WHAT YOU HAVE TO DO:
Omit the pictures and return exactly the stretch of the material below from the line with "[00:00:02.00 to 00:00:02.46]" through the line with "[11:01.91-11:13.61]".

RAW DATA:
────────────────

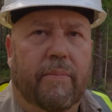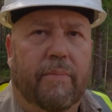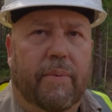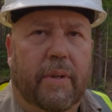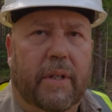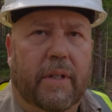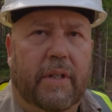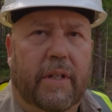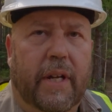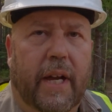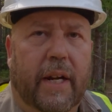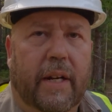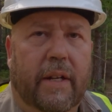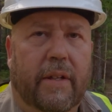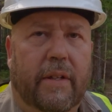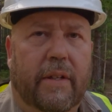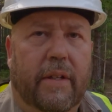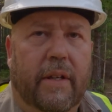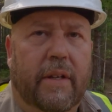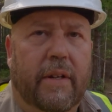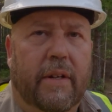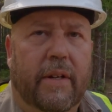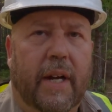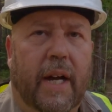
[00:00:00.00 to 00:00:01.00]
protect
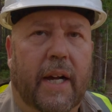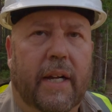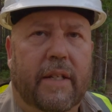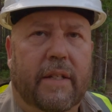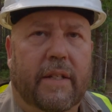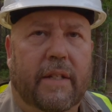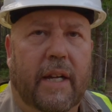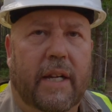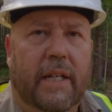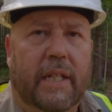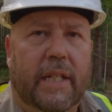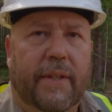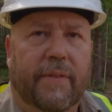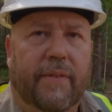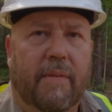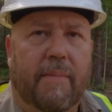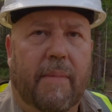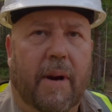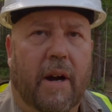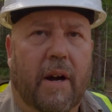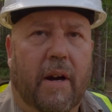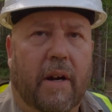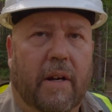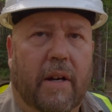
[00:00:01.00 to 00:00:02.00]
the United States of
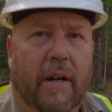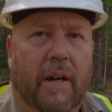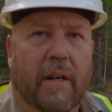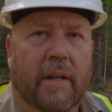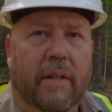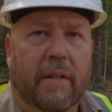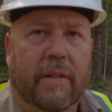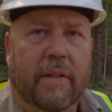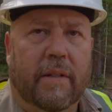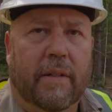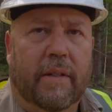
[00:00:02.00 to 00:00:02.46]
America.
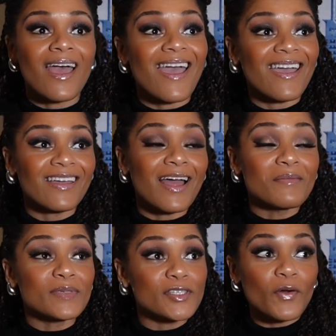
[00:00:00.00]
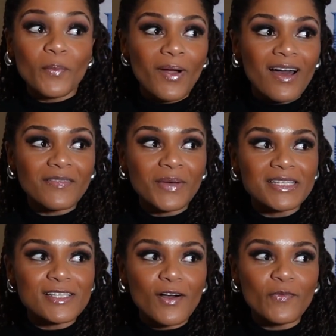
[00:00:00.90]
And I'm so proud of
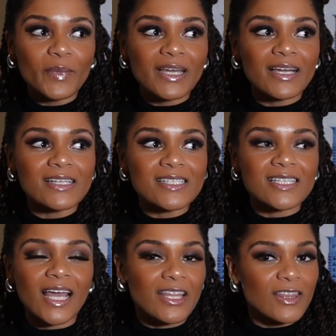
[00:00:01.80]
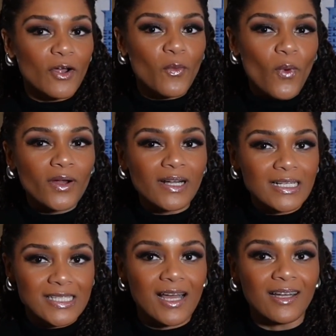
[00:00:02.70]
myself because like there weren't a
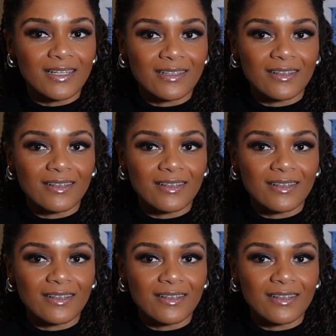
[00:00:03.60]
ton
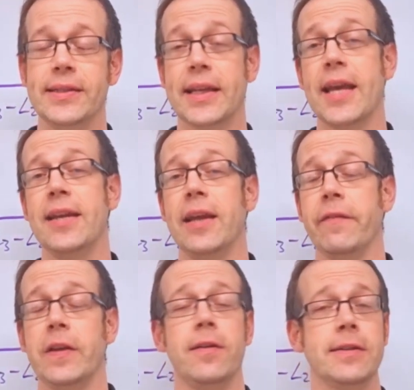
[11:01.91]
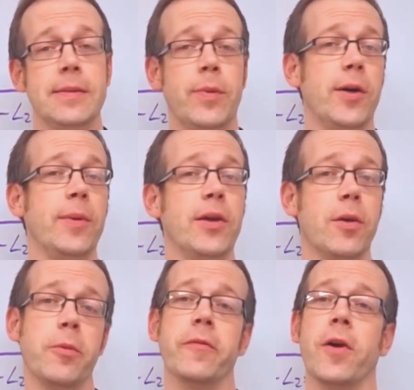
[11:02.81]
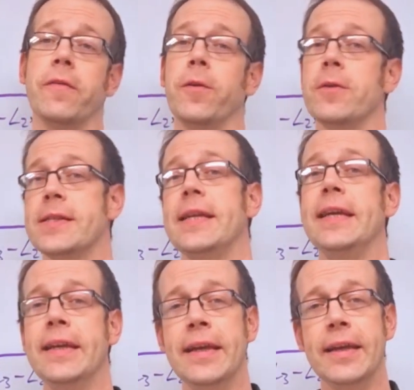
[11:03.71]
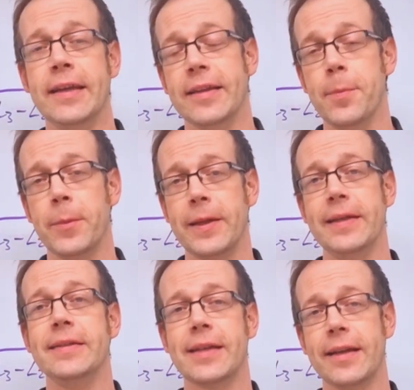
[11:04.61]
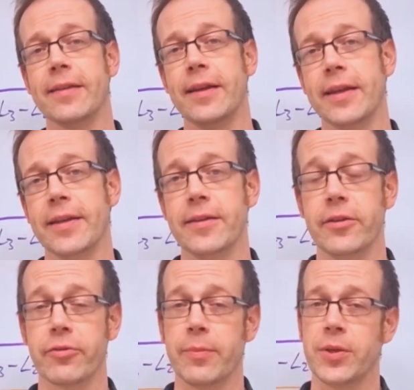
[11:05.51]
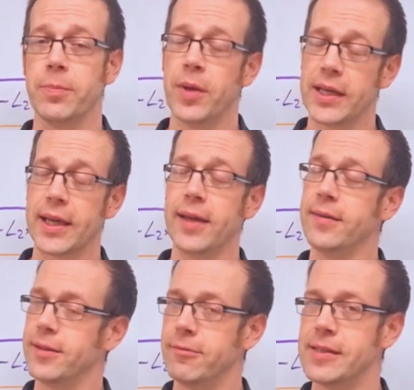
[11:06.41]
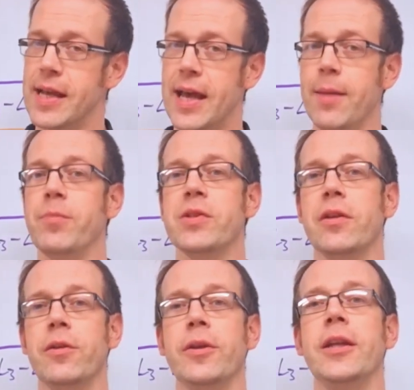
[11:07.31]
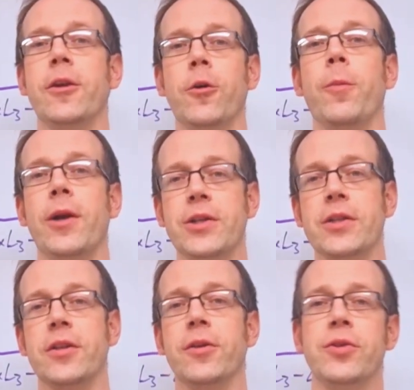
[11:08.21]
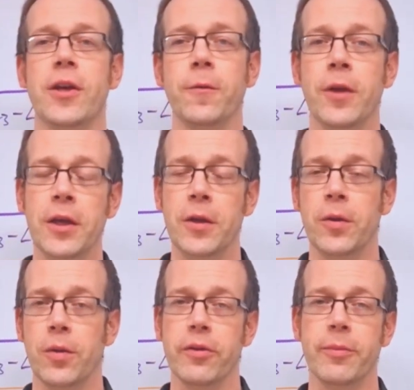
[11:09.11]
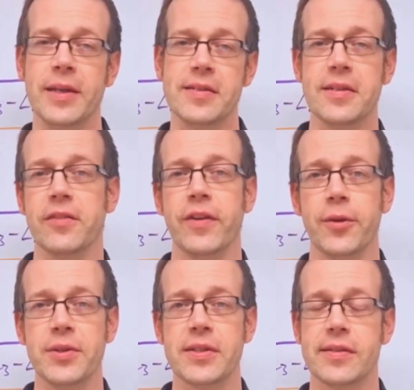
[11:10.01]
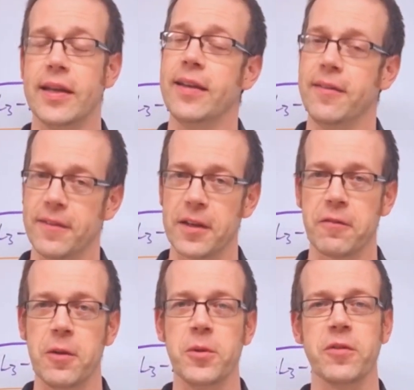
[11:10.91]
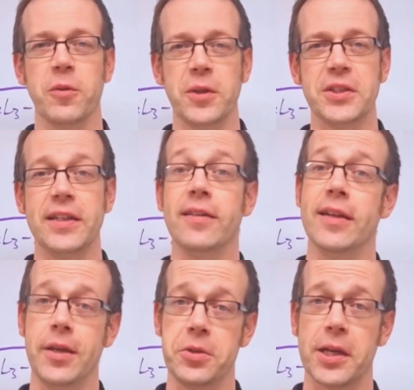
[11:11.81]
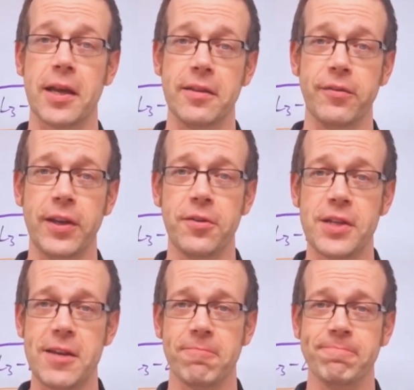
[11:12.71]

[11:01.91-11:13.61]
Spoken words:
Again, if you'd like to buy me a cup of coffee or a tea, then please click the link in the description. But again, there is absolutely no pressure to do so. All that remains in this video is to say thank you very much for watching, and check out these videos here.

────────────────

ANSWER BOX:
[00:00:02.00 to 00:00:02.46]
America.
[00:00:00.00]
[00:00:00.90]
And I'm so proud of
[00:00:01.80]
[00:00:02.70]
myself because like there weren't a
[00:00:03.60]
ton
[11:01.91]
[11:02.81]
[11:03.71]
[11:04.61]
[11:05.51]
[11:06.41]
[11:07.31]
[11:08.21]
[11:09.11]
[11:10.01]
[11:10.91]
[11:11.81]
[11:12.71]

[11:01.91-11:13.61]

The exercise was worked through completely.